>
> What we see here is that of the total of 5.965 seconds, the test
> spend only about 0.585 seconds performing the actual SQL querys, or
> about 10% of the total time. The other 90% of the time we are spending
> on SA overhead (except for the times.py line which is somewhere in the
> MySQLdb driver).
>
> If I look at the cummulative output of the profiler (ommitted for
> brevity) I see for instance that SA spends 1.3 seconds compiling the
> SQL expressions (it apparently recompiles the same SQL expression on
> each iteration).
>
> My question to the SA community would be how much ORM overhead do you
> find acceptable? and how does SA compare to for instance to java's
> Hibernate in this regard or other ORM solutions?

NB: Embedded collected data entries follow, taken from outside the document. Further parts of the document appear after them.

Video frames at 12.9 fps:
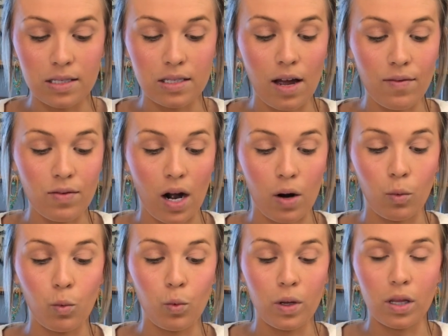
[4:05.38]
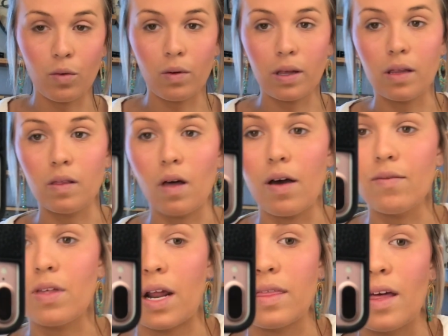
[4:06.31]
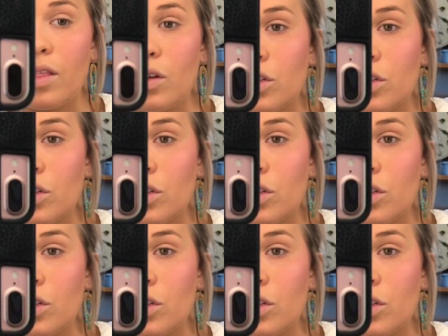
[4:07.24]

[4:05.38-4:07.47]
stuff that I really, really love that I thinkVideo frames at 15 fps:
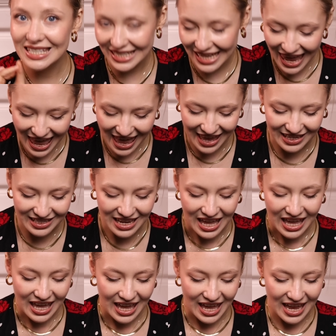10,
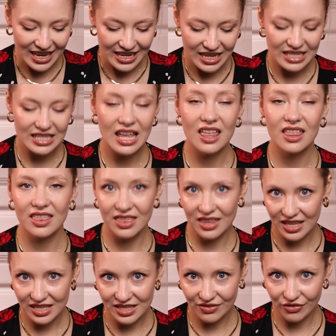it is
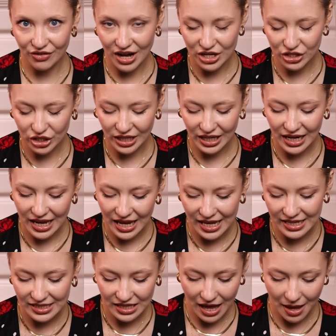this freshie.
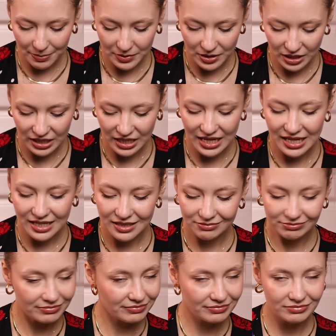It's absolutely
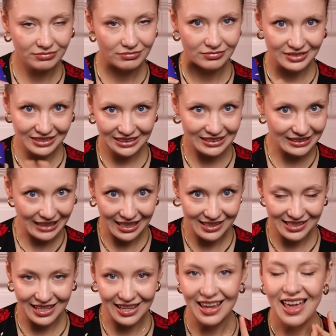
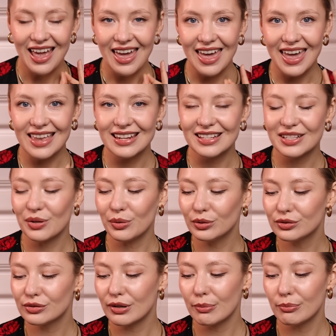sexy. It is
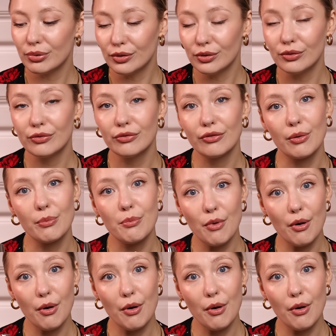Ultra Blue from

As far as Hibernate, I work quite a bit with Hibernate and am
currently creating an almost exact port of a Java/Hibernate
application using Pylons and SQLAlchemy. My observation is that
SQLAlchemy is probably a little slower on execution overhead, but is
faster when fetching large numbers of rows. Your test is very much
focused on single execution speed.
The funny thing is, the SQLAlchemy version of the application overall
is *much* faster than the Hibernate version, simply because SQLAlchemy
knows how to issue a lot fewer queries to get something done. The
main example is loading a list of A, each of which has a relation to B
and then a relation to C - you need to display a slice of the "A"

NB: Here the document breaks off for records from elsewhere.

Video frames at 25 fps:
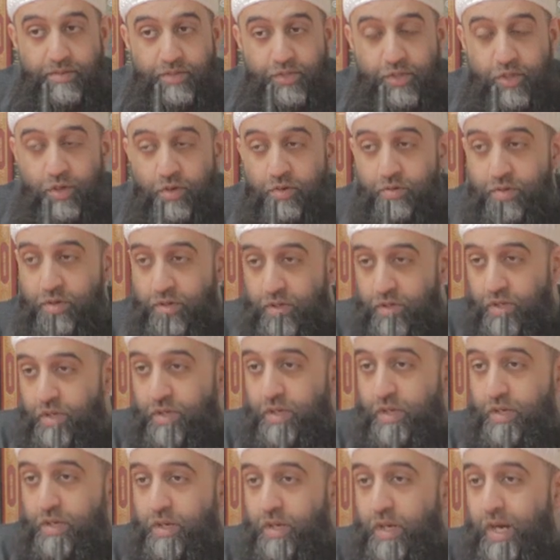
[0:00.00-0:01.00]
So,
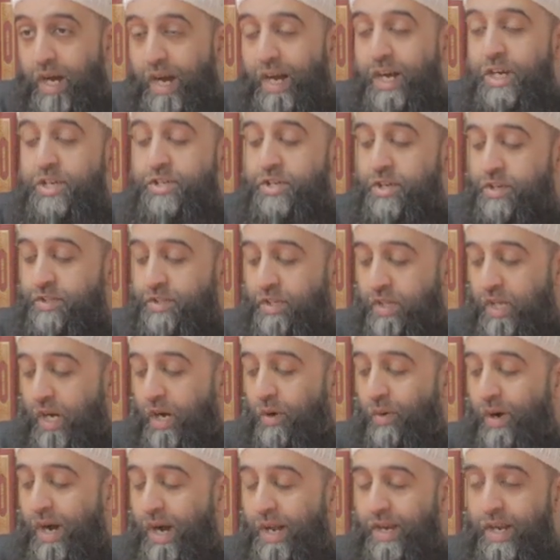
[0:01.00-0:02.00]
Aisha
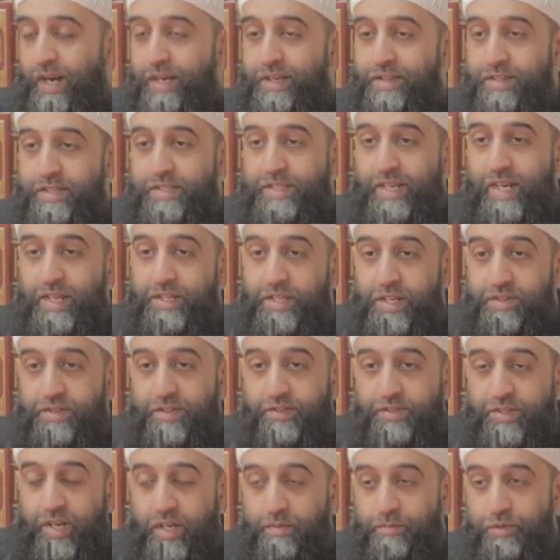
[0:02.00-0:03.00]
anha, in this hadith
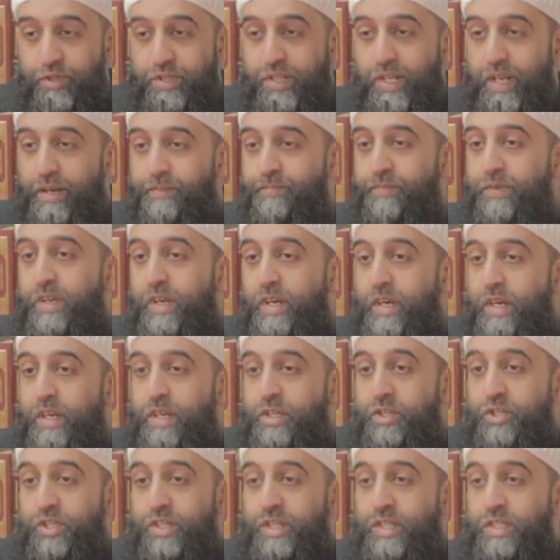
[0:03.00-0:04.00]
in Sahih Muslim,
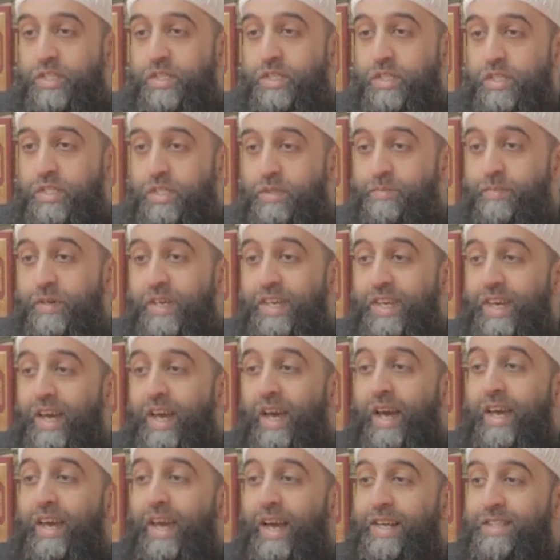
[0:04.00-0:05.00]
she is
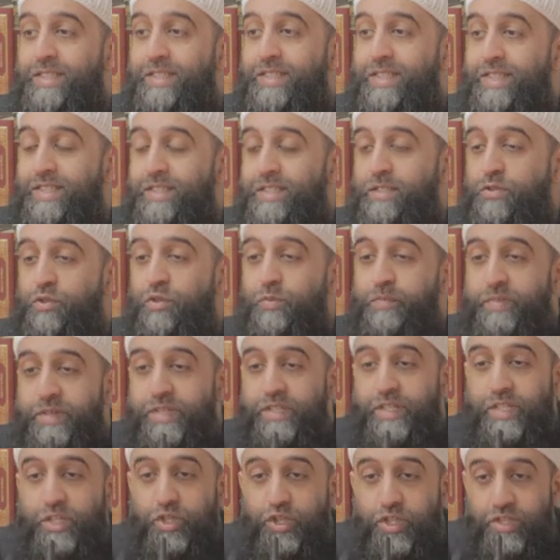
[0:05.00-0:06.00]
speaking against this
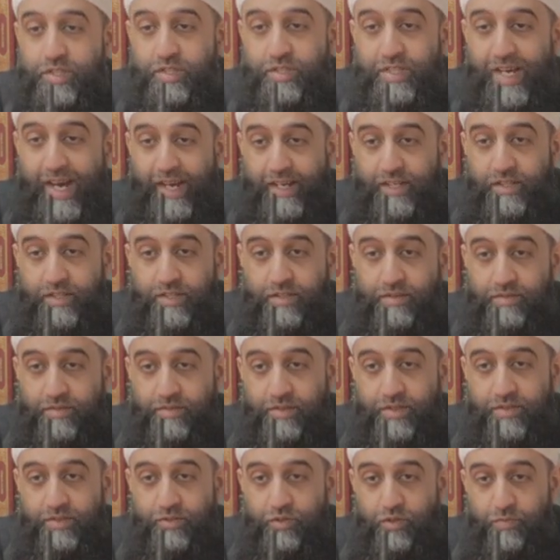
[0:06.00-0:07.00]
superstitious act,
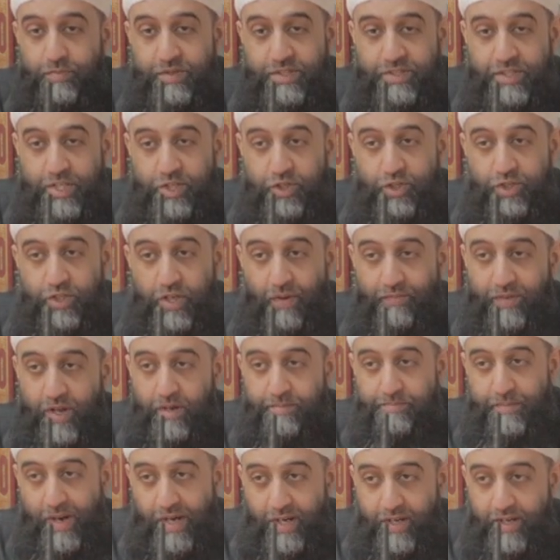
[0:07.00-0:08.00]
the superstition of
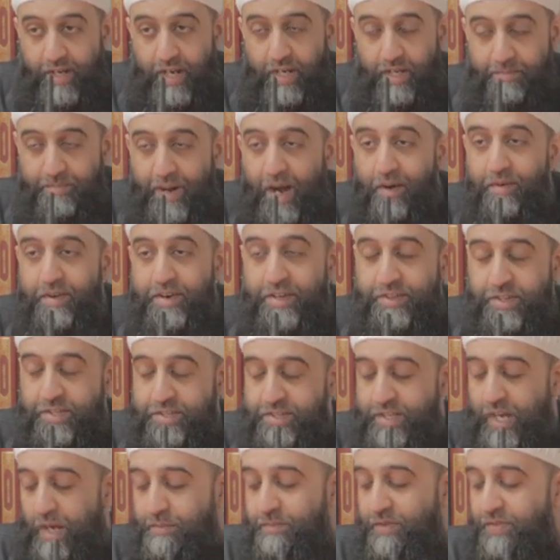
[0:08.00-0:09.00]
not getting married at
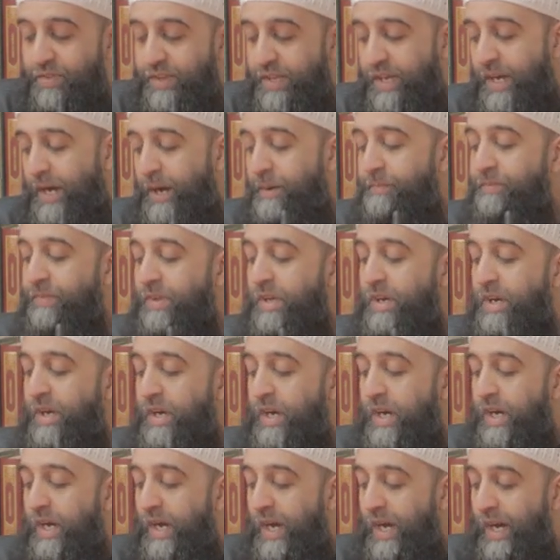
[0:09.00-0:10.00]
this time of the year,
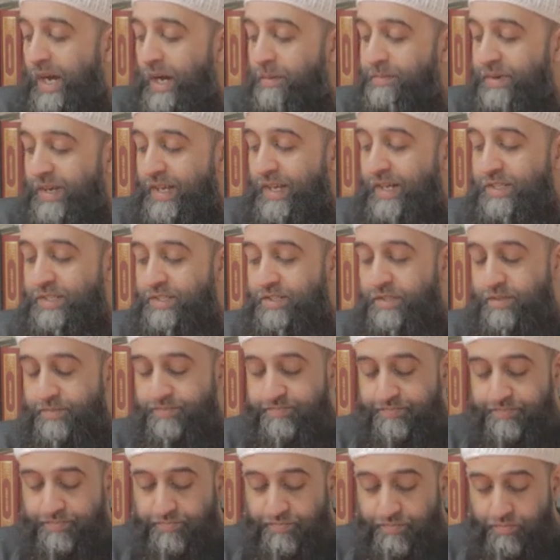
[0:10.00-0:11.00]
uh, because,
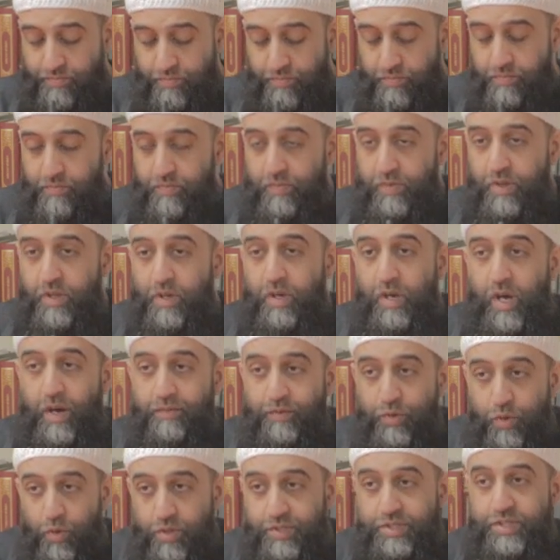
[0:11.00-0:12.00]

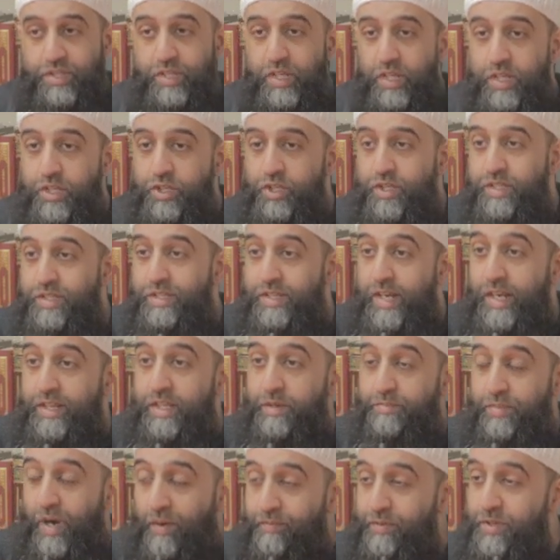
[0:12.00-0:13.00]
of course, she's saying
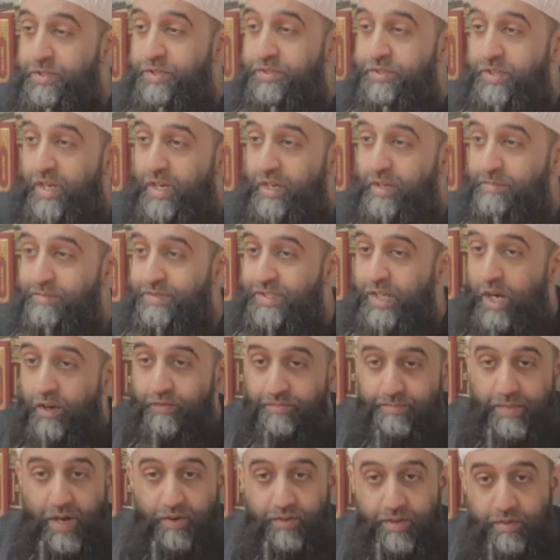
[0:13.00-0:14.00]
the Prophet
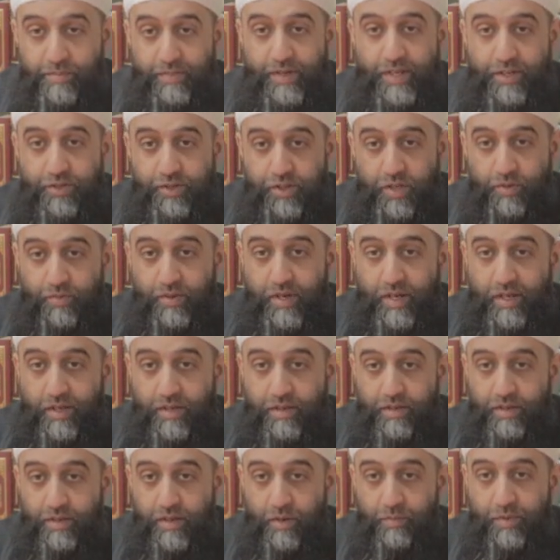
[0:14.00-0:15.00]
himself married me in Shawwal,
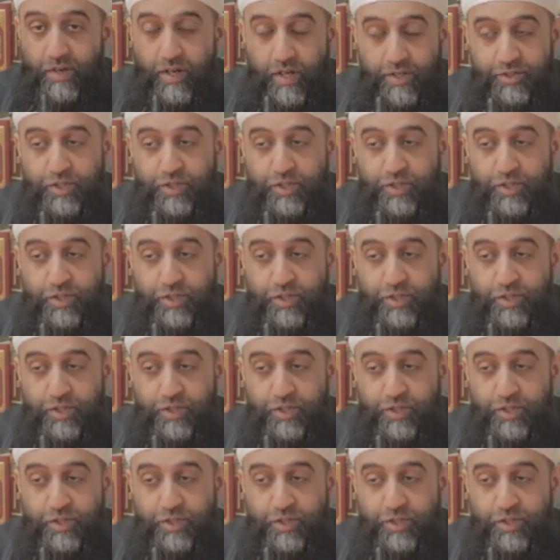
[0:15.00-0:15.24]
and we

table (using LIMIT/OFFSET) as well as all the B's and C's.
This is probably the most common operation one needs to do with an
ORM, and Hibernate quite simply cannot do this efficiently - see http://www.hibernate.org/117.html#A12
:
"It should be also obvious why resultset row-based "limit" operations,
such as setFirstResult(5) and setMaxResults(10) do not work with these
kind of eager fetch queries. If you limit the resultset to a certain
number of rows, you cut off data randomly. One day Hibernate might be
smart enough to know that if you call setFirstResult() or
setMaxResults() it should not use a join, but a second SQL SELECT. Try
it, your version of Hibernate might already be smart enough. If not,
write two queries, one for limiting stuff, the other for eager
fetching."
As it turns out, SQLAlchemy was "smart enough" to do this correctly
from day one (though I'm not currently aware of any other ORM that
does this). When querying for rows with a limit/offset in conjunction
with eager joins, SQLA wraps the limited results in a subquery, and
applies the eager joins to that subquery. The efficiency of the
query is much greater than what you'd get with Hibernate since the
outer joins are against only a small slice of the total rows, and of
course you get the correct results back, and there's no need to fall
back to a second per-child-object query, which I've found nearly
impossible to prevent Hibernate from doing in many cases. SQLA is
very good at not "dropping back" into lazy loading when eager loads
are requested. Because of reasons like this, most Hibernate
applications speed up significantly when converted to SQLAlchemy,
since you'll almost certainly see at least a few areas where Hibernate
issued a few hundred queries that SQLA issues only one.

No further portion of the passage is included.